HEARTBURN- Seems way worse this time, but I suppose I don’t really remember! I ate a lot more chili during my first pregnancy and I ended most nights with ice cream because it was the only thing that helped heartburn. This time around I’m still eating a lot of spicy foods but I’ve gotten better about limiting myself to lunchtime spiciness!
HYPOTENSION- I did have SOME dizziness the first time around, though mostly in the first trimester. Hypotension seems to come and go this time. Salty foods do seem to help, though not to any kind of extreme. But in general it just seems to depend on the day. I’ll go for several days in a row feeling just fine and then all of the sudden I’m seeing stars and plopping down on the couch before I fall over.
NAUSEA- I had nausea all the way through the first time around. This time I definitely had some nausea but only threw up twice during the first trimester and it all subsided before the first trimester was even over… but now it’s back! Almost every morning starts with an odd wave of nausea and I get it again every few afternoons. I actually threw up one of the days and it shocked me.
27 weeks the first time, 27 weeks the second time… same dress, very different belly!
This time around, I’m so incredibly excited about it! I have been through it, for starters, so I know what worked and what didn’t the first time and have a pretty good idea of how to apply those ideas this time around even if things are very different. I’ve been reading up on lots of pain management techniques and I have lots of ideas for keeping myself calm. I’m excited to test it all out and see how I do, but I’m also so incredibly excited to experience it all over again. It feels almost wrong in some ways, like I’m stealing or something. I keep feeling like I’m going to get caught and someone’s going to say “Hey, wait a minute! You already got a turn!” I can’t wait to feel that intense bond with Ryan again, and I especially can’t wait to once again feel that insane rush of emotions as someone places my baby in my arms.
I am still having a lot of anxiety over the fact that I’ll have to leave my sweet baby boy to go up to the hospital and I don’t even know how many days we’ll be apart. I HATE that! I feel sick every time I think about it. My fear is that I’ll get home and he’ll do that thing toddlers do, where he turns his head away and refuses to acknowledge me. And then, instead of gently bringing him back around, I’ll have to focus on a 45-minute nursing session and let him wallow all by himself.
My biggest fear in life is waking up one morning and realizing I haven’t been a good wife and mom. Most days, I feel like I have a decent handle on it. I know my strengths and weaknesses. I know when I rolled my eyes at Ryan or when I spent an afternoon snapping at my little guy and I know how to apologize to them and ask for forgiveness. This is all new territory though, and I can’t stop worrying that I’m about to mess everything up!

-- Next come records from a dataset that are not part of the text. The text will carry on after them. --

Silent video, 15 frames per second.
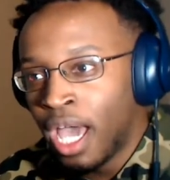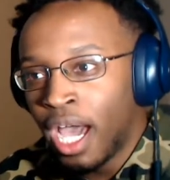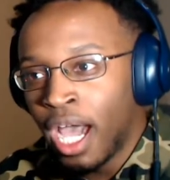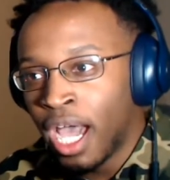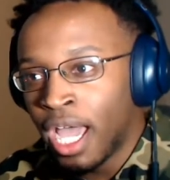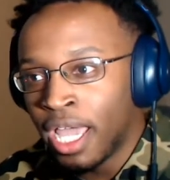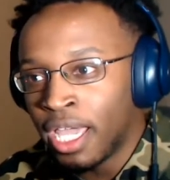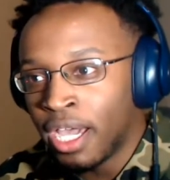
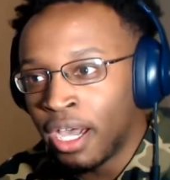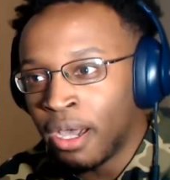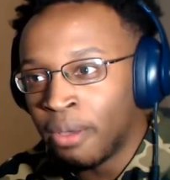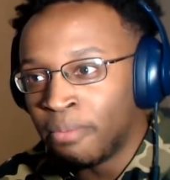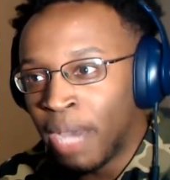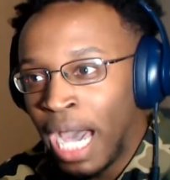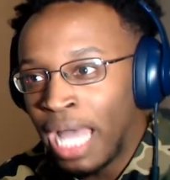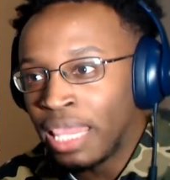
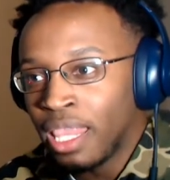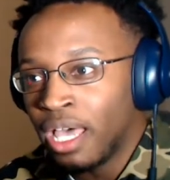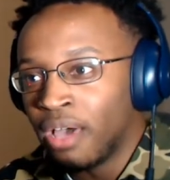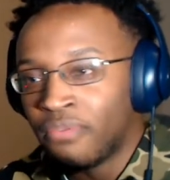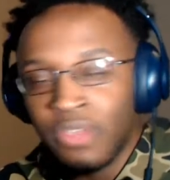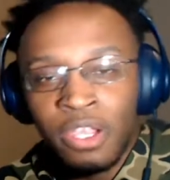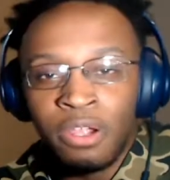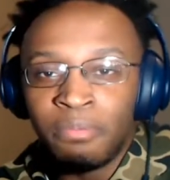I
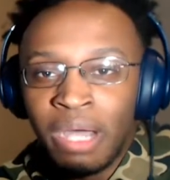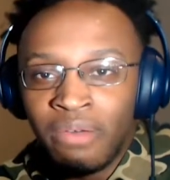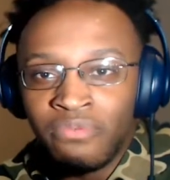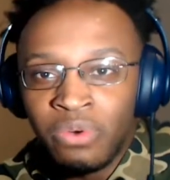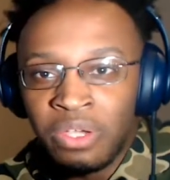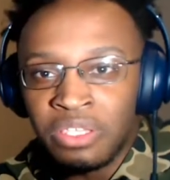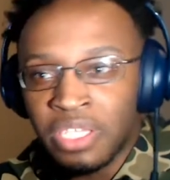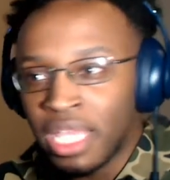love hearing my
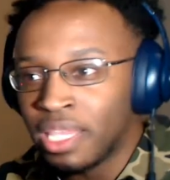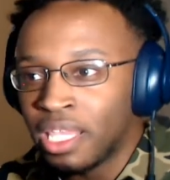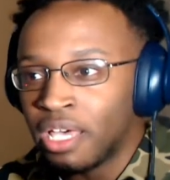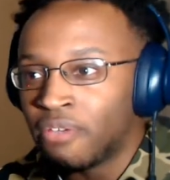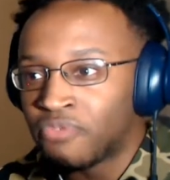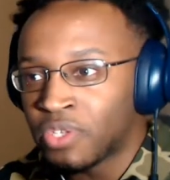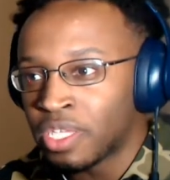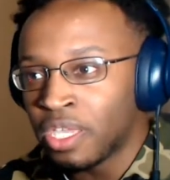voice. I
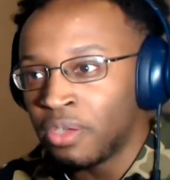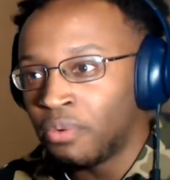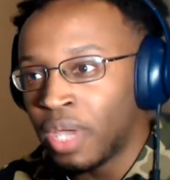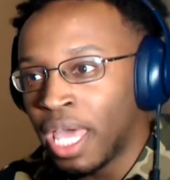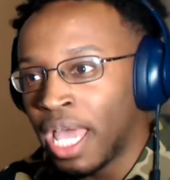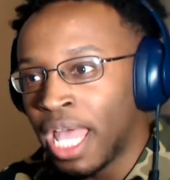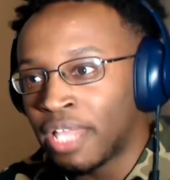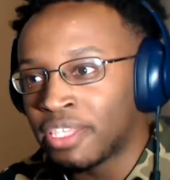love seeing what
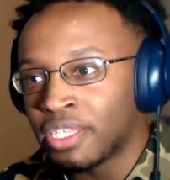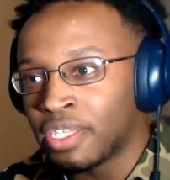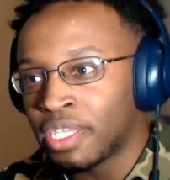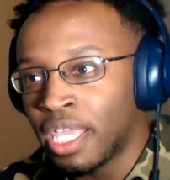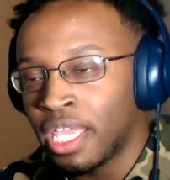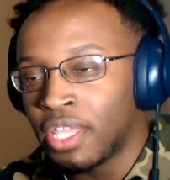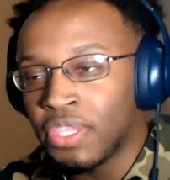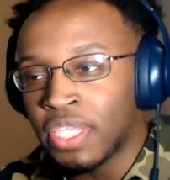I have to
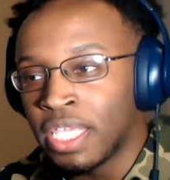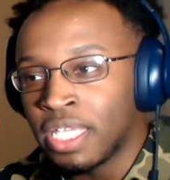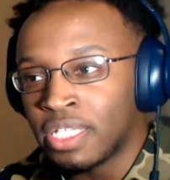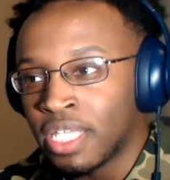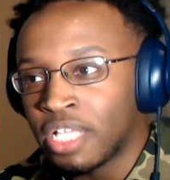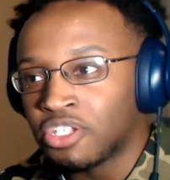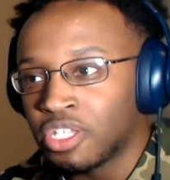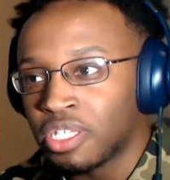say and things.
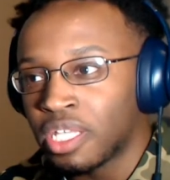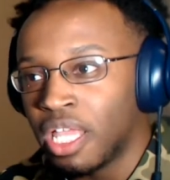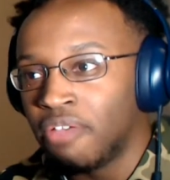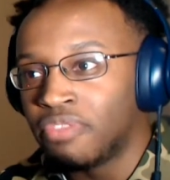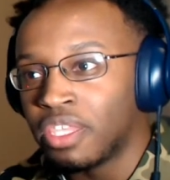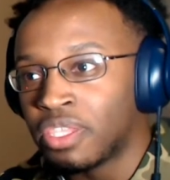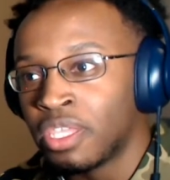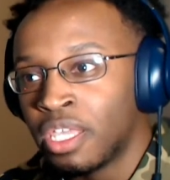I just love
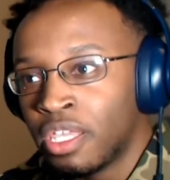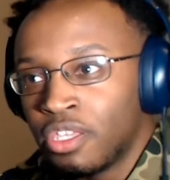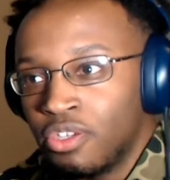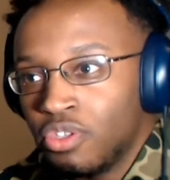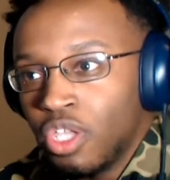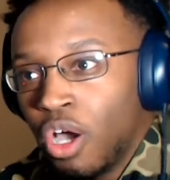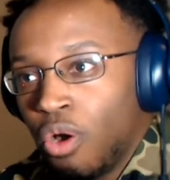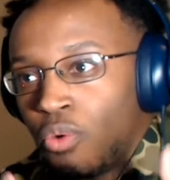that,
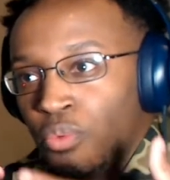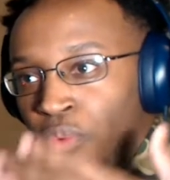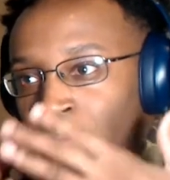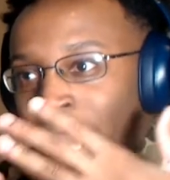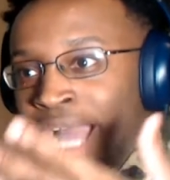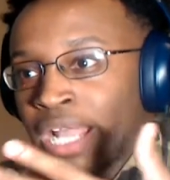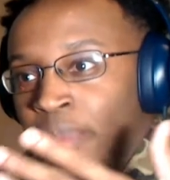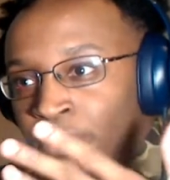what
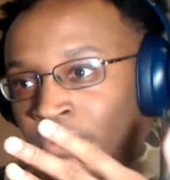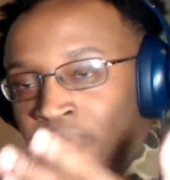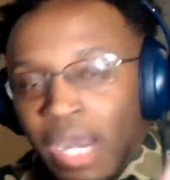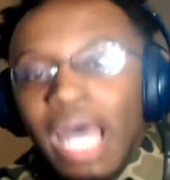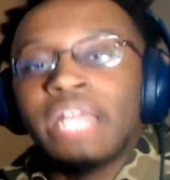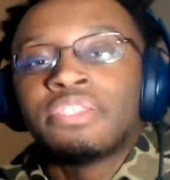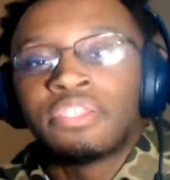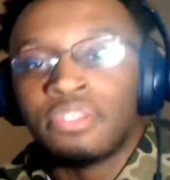I could
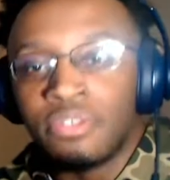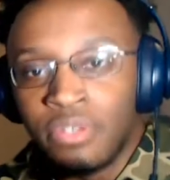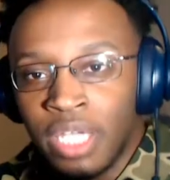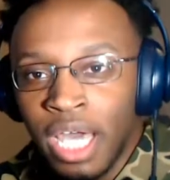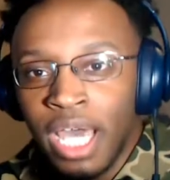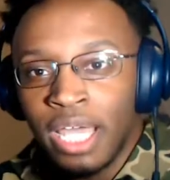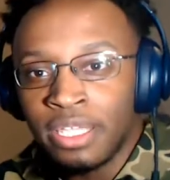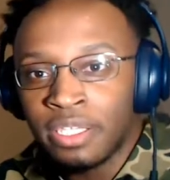provide to you
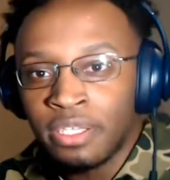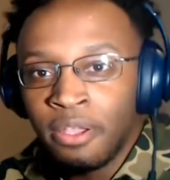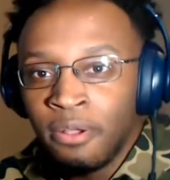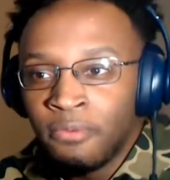guys.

I can’t stop thinking I’m not cut out for it and that I’ve just gotten lucky this far. What happens when I stop being a good wife because I’m trying so hard to be a good mom? Or when I’m not spending enough time with my toddler because I’m nursing so much and changing so many diapers, but I’m not really bonding with my newborn outside of those things because I’m trying to make up for lost time with my toddler?
I don’t want to start living for naptime and bedtime, you know? I want those to be pleasant breaks in my life, times when I recharge and focus on Ryan and/or my own projects and activities, but I want to make sure that I’m actually enjoying this precious life and these precious loved ones in it. I guess I’m just scared some days that I only know how to do it with two people but not with three. I know it's silly and I'll look back someday and laugh at myself... but for now, it's how I feel and it's impossible to tell myself to do otherwise!